Horn teachers have always wanted their students to practice. Sometimes, the methods used are not healthy ones.
The traditional take
Farkas in The Art of French Horn Playing divided practice for purposes of improvement on the horn into three categories; what to practice, how to practice, and how much to practice. The overall point being that
The foundation of a performer’s musicianship and technical proficiency is practice. Upon the quality and quantity of this practice depends his entire success. Of course, talent and natural ability play an important part in musical development, but even the highly gifted player must devote tremendous amounts of time to careful, arduous work on a chosen instrument.
Farkas mainly has the angle that we do have to practice to get better, and progress to the highest levels our our art requires quite a bit of quality practice.

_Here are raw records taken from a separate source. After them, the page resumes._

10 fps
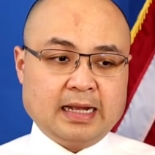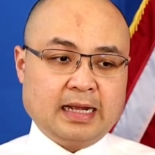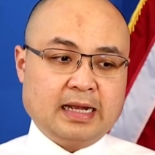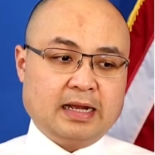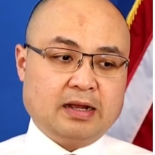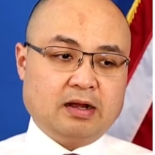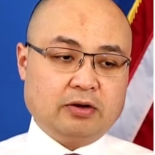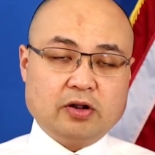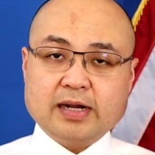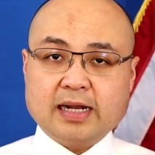À,
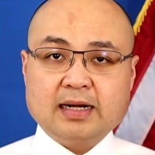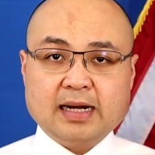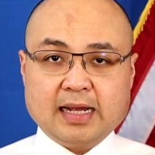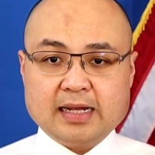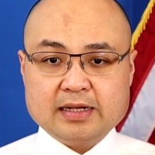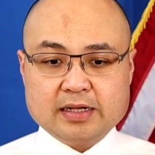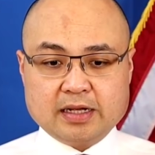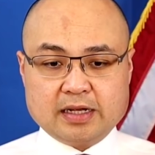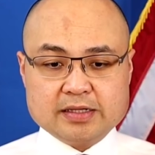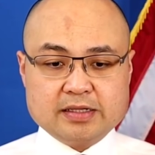họ nói rằng là
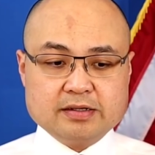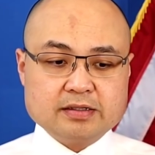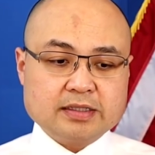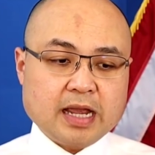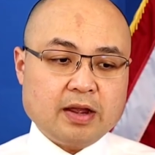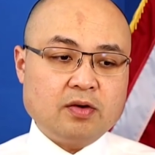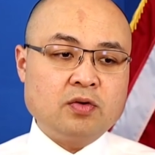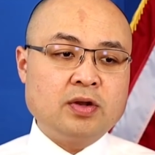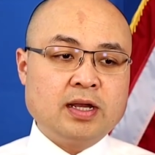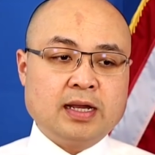à, dựa
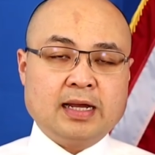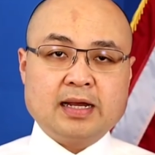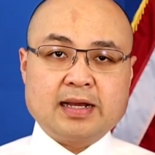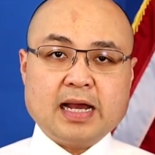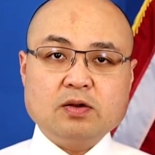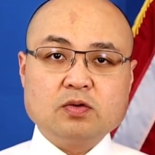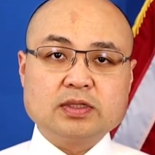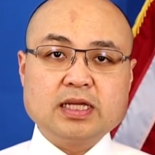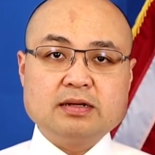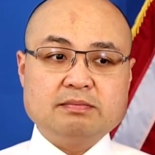theo À, các
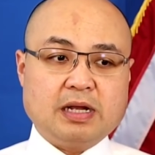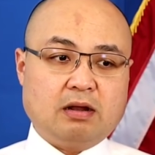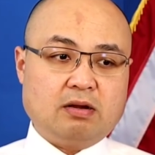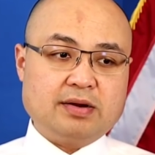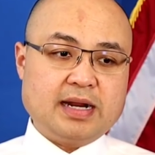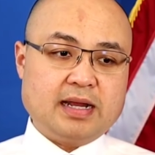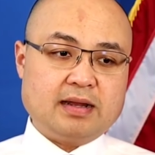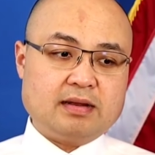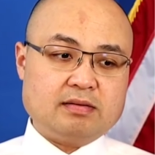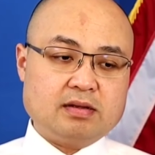nguồn tin mà họ
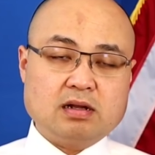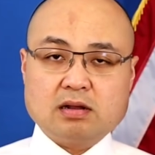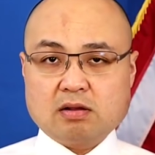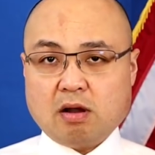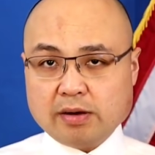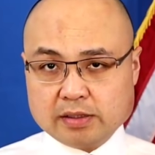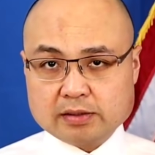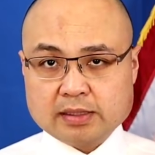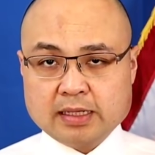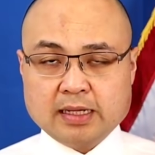đã à, có
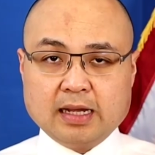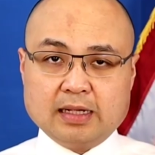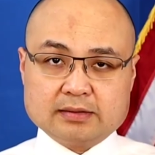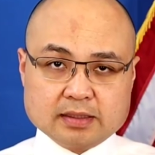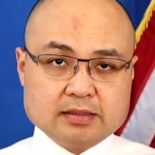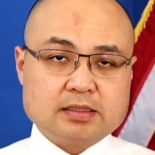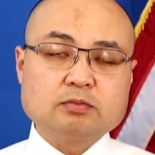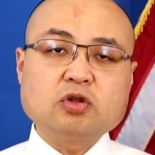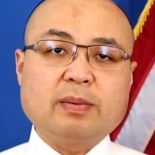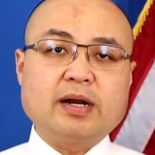được à, từ
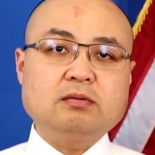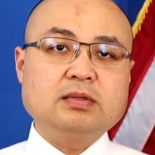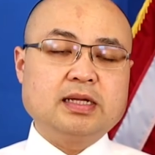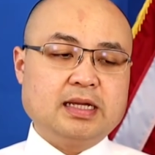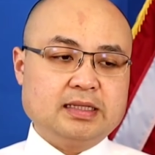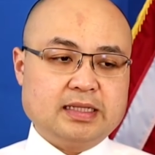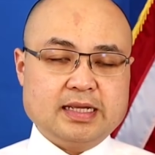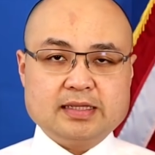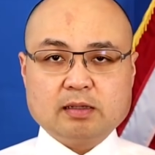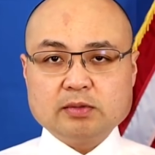trong tòa bài đốc
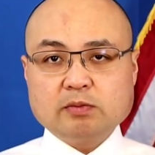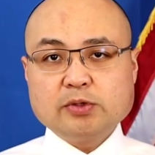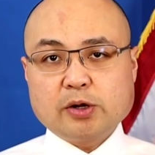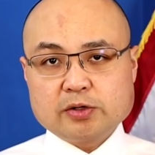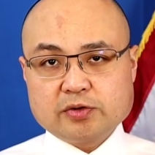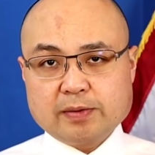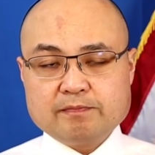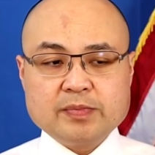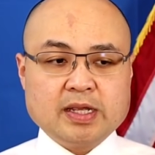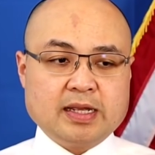thì tổng thống Donald
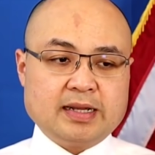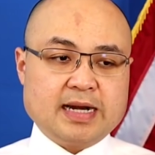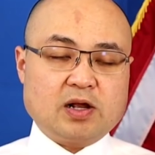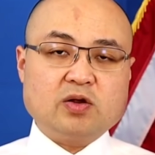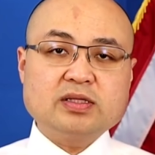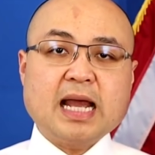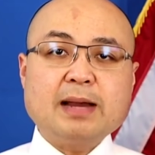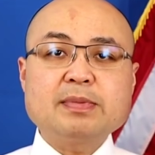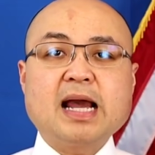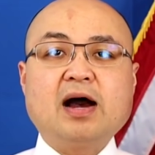Trump đã có
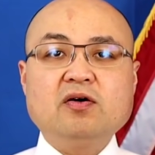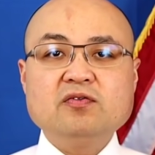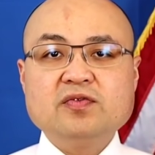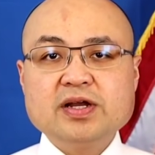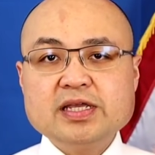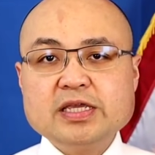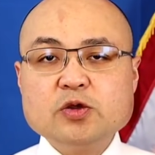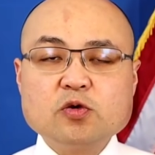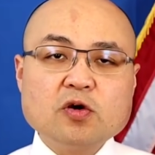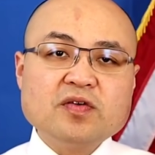tham khảo với
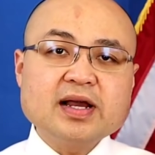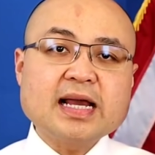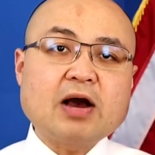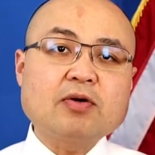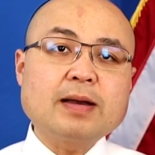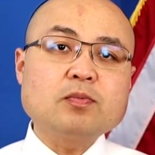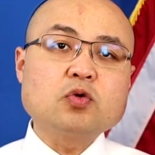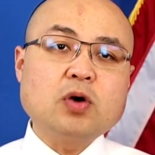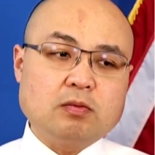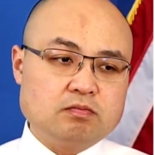nhiều cố vấn cao cấp
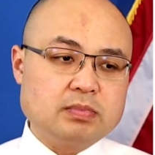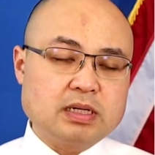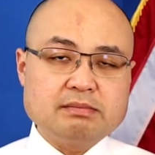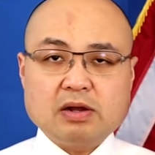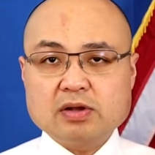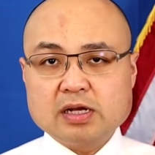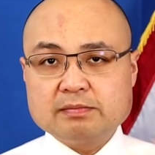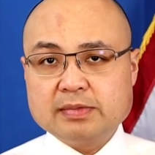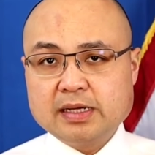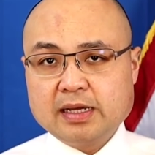của ông bao
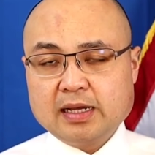gồm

A darker take on the topic
Gunther Schuller had, on the surface, a similar thought — but clearly has a darker take when he advised in Horn Technique,
While on the subject of practising, I should like to utter a word of warning to those who propose to take the horn seriously and make it a career. If you wish to achieve a position prominent enough to assure you the kind of livelihood you think you deserve, there must be some time in your student years during which you put in the six to twelve months of brutal hard work without which an enduring successful career is not possible. This ‘basic training’ period is necessary not only in order to refine your playing to the highest professional level, but to build up the easily underestimated amount of resistance, both physical and mental, that the nervous tension of everyday professional playing demands. Any short cuts in this respect will sooner or later lead to trouble.
Advice that sounds like good advice, but is bad advice
Of these two quotes I think the worst advice is this from Schuller: “If you wish to achieve a position prominent enough to assure you the kind of livelihood you think you deserve, there must be some time in your student years during which you put in the six to twelve months of brutal hard work without which an enduring successful career is not possible.” (Italics original to the quote).
He probably thought of it a straight talk, but it is certainly not good advice. Don’t go into a dark place of brutal study, and don’t seek out that highly critical teacher as a mentor. It may seem like correct advice, but it is bad, unhealthy advice of the type that you could eventually need therapy to get over.
On top of that, you could easily beat up your chops so much that you never really recover! I will talk about this more later in this series, but you are best to think of your day having three, solid playing sessions a day maximum. A playing session being a rehearsal, a concert, or an hour of individual practice. You start pushing it further and you will not have the results you desire. But again,
Avoid the dark practice space and the Highly Critical Teacher
Those familiar with my story know that I lived a version of that brutal study theory during my Master’s degree study with a CT — I never worked harder and it did lay a foundation going forward. If you are curious for more on that, this article is a reflection on the things I learned in that time frame. But still, the Schuller advice, while it sounds like good advice, is bad advice.
What gets us going, what motivates our practice, is a love of the art and craft of horn playing, and of making great music with others. To be able to do it as a career is an ideal outcome, but in the end you should still love music whatever direction your studies and life overall take you.